We‘re going to wrap low-level platform-specific instrinsics with zero-cost abstractions with interfaces matching Skia’s higher-level-but-still-quite-low-level use cases. Skia code will write to this interface once, which then compiles to efficient SSE, NEON, or portable code (MIPS is quite TBD, for now group it conceptually under portable code) via platform-specific backends. The key here is to find the right sweet spot of abstraction that allows us to express the graphical concepts we want in Skia while allowing each of those platform-specific backends flexibility to implement those concepts as efficiently as possible.

While Skia uses a mix of float, 32-bit, 16-bit, and 8-bit integer SIMD instructions, 32-bit integers fall quite behind the rest in usage. Since we tend to operate on 8888 ARGB values, 8-bit SIMD tends to be the most natural and fastest approach, but when multiplication gets involved (essentially all the time), 16-bit SIMD inevitably gets tangled in there. For some operations like division, square roots, or math with high range or precision requirements, we expand our 8-bit pixel components up to floats, and working with a single pixel as a 4-float vector becomes most natural. This plan focuses on how we'll deal with these majority cases: floats, and 8- and 16-bit integers.

`SkNf` for floats

Wrapping floats with an API that allows efficient implementation on SSE and NEON is by far the easiest task involved here. Both SSE and NEON naturally work with 128-bit vectors of 4 floats, and they have a near 1-to-1 correspondence between operations. Indeed, the correspondence is so close that it's tempting to solve this problem by picking one set of intrinsics, e.g. NEON, and just #defineing portable and SSE implementations of NEON:

#define float32x4_t __m128
#define vmulq_f32 _mm_mul_ps
#define vaddq_f32 _mm_add_ps
#define vld1q_f32 _mm_loadu_ps
#define vst1q_f32 _mm_storeu_ps
...

This temptation starts to break down when you notice:

there are operations that don't quite correspond, e.g. _mm_movemask_ps; and
math written with either SSE or NEON instrinsics is still very hard to read; and
sometimes we want to work with 4 floats, but sometimes 2, maybe even 8, etc.

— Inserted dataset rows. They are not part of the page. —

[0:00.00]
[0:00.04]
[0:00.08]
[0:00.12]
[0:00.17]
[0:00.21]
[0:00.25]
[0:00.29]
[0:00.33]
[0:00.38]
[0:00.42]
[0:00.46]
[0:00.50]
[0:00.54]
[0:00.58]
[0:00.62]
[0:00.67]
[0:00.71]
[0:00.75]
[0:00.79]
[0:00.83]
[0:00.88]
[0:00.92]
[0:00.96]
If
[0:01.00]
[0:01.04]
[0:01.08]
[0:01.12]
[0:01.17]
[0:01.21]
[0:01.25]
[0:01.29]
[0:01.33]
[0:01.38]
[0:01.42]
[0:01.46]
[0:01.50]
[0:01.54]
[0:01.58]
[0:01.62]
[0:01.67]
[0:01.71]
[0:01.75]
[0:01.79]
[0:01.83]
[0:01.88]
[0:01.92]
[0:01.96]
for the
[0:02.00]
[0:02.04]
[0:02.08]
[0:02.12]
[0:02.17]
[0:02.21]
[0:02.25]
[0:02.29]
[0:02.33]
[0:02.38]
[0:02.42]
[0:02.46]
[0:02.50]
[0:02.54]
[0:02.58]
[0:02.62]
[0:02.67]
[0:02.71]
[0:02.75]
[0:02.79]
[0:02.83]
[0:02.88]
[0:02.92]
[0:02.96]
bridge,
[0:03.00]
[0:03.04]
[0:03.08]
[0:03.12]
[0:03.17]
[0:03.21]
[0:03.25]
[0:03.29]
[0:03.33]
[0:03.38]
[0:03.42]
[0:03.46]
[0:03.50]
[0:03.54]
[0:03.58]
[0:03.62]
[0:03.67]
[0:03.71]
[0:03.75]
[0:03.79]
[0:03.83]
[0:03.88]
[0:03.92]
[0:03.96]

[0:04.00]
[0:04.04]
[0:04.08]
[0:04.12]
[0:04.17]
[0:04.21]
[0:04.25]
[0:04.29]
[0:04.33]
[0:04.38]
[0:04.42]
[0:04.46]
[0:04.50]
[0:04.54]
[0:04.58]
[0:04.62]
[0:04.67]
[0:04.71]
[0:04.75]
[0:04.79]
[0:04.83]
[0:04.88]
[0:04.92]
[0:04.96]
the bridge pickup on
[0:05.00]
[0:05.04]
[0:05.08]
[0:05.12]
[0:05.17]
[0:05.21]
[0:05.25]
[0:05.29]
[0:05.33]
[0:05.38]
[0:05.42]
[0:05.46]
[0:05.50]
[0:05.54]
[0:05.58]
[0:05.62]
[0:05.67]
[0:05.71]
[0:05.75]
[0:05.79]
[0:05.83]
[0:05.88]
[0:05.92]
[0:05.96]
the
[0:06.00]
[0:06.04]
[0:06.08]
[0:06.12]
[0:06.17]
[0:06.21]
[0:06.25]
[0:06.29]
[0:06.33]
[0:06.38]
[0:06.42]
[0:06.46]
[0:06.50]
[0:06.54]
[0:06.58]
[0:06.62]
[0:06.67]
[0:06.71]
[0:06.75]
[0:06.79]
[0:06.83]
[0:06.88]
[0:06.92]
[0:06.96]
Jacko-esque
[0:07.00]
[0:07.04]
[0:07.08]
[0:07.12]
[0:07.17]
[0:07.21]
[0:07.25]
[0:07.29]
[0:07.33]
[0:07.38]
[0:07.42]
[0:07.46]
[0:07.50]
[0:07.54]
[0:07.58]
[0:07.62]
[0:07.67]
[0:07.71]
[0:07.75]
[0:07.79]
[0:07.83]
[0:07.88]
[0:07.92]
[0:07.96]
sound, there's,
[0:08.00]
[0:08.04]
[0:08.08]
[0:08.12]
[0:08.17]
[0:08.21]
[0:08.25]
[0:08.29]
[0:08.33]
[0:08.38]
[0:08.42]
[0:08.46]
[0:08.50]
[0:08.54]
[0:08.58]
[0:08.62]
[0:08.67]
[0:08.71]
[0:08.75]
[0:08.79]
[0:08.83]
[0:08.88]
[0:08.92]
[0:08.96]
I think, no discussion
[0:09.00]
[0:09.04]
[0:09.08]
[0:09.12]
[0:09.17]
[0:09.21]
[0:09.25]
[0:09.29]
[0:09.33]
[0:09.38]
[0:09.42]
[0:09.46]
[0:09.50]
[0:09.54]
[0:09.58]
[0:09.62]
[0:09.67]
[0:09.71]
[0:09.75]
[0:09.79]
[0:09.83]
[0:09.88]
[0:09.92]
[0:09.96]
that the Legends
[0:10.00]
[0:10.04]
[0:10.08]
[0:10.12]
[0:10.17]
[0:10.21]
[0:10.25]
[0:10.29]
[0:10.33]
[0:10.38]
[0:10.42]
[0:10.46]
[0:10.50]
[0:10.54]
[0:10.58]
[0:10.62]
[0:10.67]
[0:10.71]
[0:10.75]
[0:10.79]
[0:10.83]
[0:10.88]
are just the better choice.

So we use a wrapper class SkNf<N>, parameterized on N, how many floats the vector contains, constrained at compile time to be a power of 2. SkNf provides all the methods you‘d expect on vector of N floats: loading and storing from float arrays, all the usual arithmetic operators, min and max, low and high precision reciprocal and sqrt, all the usual comparison operators, and a .thenElse() method acting as a non-branching ternary ?: operator. To support Skia’s main graphic needs, SkNf can also load and store from a vector of N bytes, converting up to a float when loading and rounding down to [0,255] when storing.

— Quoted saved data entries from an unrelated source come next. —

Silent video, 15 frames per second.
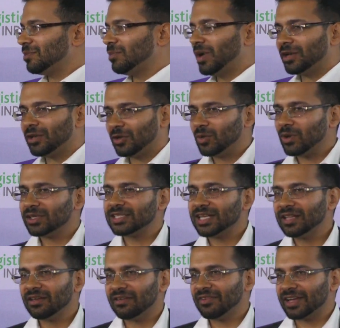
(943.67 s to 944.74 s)
but you can see
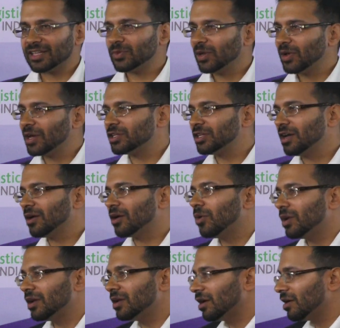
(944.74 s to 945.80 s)
the effects when you actually go
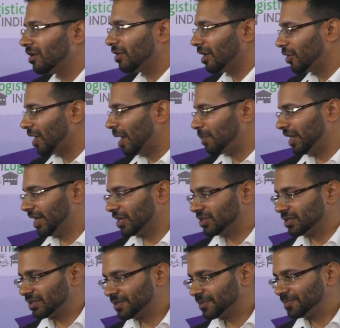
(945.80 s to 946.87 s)
and run your
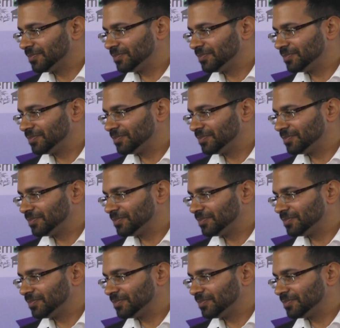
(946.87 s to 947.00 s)
applications.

As a convenience, SkNf<N> has two default implementations: SkNf<1> performs all these operations on a single float, and the generic SkNf<N> simply recurses onto two SkNf<N/2>. This allows our different backends to inject specialiations where most natural: the portable backend does nothing, so all SkNf<N> recurse down to the default SkNf<1>; the NEON backend specializes SkNf<2> with float32x2_t and 64-bit SIMD methods, and SkNf<4> with float32x4_t and 128-bit SIMD methods; the SSE backend specializes both SkNf<4> and SkNf<2> to use the full or lower half of an __m128 vector, respectively. A future AVX backend could simply drop in an SkNf<8> specialization.

Our most common float use cases are working with 2D coordinates and with 4-float-component pixels. Since these are so common, we've made simple typedefs for these two use cases, Sk2f and Sk4f, and also versions reminding you that it can work with vectors of SkScalar (a Skia-specific float typedef) too: Sk2s, Sk4s.

`SkNf` in practice

To date we have implemented several parts of Skia using Sk4f:

SkColorMatrixFilter
SkRadialGradient
SkColorCubeFilter
Three complicated SkXfermode subclasses: ColorBurn, ColorDodge, and SoftLight.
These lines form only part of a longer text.